- [Exercise material]:
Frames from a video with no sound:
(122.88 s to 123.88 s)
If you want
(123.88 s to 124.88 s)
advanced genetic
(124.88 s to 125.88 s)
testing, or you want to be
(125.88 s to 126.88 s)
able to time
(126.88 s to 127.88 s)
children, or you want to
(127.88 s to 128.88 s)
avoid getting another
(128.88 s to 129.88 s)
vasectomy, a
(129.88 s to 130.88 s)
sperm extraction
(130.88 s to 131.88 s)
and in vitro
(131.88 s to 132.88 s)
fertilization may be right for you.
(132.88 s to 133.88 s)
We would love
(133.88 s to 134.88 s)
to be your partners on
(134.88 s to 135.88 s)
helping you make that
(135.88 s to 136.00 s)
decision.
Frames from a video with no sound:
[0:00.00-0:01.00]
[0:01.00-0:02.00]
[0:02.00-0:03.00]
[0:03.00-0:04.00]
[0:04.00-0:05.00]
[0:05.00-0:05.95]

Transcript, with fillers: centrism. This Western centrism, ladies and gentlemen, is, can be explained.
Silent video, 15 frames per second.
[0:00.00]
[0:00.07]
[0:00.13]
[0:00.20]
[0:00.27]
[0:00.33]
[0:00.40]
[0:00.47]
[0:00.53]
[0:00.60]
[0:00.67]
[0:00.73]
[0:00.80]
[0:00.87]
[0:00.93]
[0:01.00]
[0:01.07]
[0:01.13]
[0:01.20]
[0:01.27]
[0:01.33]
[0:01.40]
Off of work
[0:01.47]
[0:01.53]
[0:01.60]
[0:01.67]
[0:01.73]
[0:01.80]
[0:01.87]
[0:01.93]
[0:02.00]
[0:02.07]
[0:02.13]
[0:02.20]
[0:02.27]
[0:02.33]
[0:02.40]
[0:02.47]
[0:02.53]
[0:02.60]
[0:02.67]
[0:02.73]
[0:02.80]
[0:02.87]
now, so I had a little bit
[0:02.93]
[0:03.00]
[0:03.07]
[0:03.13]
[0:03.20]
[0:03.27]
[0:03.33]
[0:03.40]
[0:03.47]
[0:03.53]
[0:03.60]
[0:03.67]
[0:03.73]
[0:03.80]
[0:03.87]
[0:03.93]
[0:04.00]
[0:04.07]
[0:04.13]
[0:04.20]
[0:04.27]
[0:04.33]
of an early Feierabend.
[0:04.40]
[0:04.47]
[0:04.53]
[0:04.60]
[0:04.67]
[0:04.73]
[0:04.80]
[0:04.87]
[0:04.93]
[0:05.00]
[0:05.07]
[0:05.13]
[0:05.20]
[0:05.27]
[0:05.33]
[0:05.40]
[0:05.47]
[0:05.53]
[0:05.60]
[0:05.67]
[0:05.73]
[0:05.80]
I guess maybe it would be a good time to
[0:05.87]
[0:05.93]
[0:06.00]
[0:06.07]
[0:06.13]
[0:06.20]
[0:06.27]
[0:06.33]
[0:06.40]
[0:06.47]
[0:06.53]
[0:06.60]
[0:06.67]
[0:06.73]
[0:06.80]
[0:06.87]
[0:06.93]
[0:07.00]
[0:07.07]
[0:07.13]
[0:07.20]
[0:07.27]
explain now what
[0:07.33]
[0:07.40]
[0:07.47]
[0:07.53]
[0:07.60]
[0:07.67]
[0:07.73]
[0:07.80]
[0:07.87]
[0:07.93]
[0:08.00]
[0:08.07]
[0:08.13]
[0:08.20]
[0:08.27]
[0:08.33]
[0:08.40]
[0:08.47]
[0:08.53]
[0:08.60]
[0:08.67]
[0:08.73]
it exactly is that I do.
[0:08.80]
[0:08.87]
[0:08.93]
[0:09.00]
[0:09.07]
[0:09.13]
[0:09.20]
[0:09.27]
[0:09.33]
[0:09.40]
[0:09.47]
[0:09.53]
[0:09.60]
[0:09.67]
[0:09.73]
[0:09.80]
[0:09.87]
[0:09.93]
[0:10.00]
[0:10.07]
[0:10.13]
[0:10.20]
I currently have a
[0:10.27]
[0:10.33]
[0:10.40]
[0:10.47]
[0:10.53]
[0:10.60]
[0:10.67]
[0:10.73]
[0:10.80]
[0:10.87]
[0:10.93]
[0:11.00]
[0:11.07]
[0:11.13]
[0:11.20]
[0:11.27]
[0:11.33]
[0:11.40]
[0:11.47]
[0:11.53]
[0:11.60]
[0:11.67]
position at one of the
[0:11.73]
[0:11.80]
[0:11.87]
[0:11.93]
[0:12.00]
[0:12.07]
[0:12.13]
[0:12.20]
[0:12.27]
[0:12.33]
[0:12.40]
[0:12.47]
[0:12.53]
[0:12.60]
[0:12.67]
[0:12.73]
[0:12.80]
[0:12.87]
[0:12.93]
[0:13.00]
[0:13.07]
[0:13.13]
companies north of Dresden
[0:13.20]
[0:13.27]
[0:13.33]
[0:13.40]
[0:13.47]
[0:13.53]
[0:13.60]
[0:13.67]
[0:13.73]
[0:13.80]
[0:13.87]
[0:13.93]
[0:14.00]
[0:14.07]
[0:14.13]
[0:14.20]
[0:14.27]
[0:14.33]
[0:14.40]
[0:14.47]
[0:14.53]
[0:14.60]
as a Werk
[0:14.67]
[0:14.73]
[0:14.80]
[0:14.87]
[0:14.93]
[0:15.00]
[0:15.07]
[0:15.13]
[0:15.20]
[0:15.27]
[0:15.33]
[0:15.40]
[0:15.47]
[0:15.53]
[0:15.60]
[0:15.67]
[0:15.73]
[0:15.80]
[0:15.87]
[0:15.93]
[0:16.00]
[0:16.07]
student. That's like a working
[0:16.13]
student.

- [Required work]: What is needed is a word-for-word copy of the records above, from the first line through the line that contains "[0:04.00-0:05.00]".

- [Answer for the task]:
Frames from a video with no sound:
(122.88 s to 123.88 s)
If you want
(123.88 s to 124.88 s)
advanced genetic
(124.88 s to 125.88 s)
testing, or you want to be
(125.88 s to 126.88 s)
able to time
(126.88 s to 127.88 s)
children, or you want to
(127.88 s to 128.88 s)
avoid getting another
(128.88 s to 129.88 s)
vasectomy, a
(129.88 s to 130.88 s)
sperm extraction
(130.88 s to 131.88 s)
and in vitro
(131.88 s to 132.88 s)
fertilization may be right for you.
(132.88 s to 133.88 s)
We would love
(133.88 s to 134.88 s)
to be your partners on
(134.88 s to 135.88 s)
helping you make that
(135.88 s to 136.00 s)
decision.
Frames from a video with no sound:
[0:00.00-0:01.00]
[0:01.00-0:02.00]
[0:02.00-0:03.00]
[0:03.00-0:04.00]
[0:04.00-0:05.00]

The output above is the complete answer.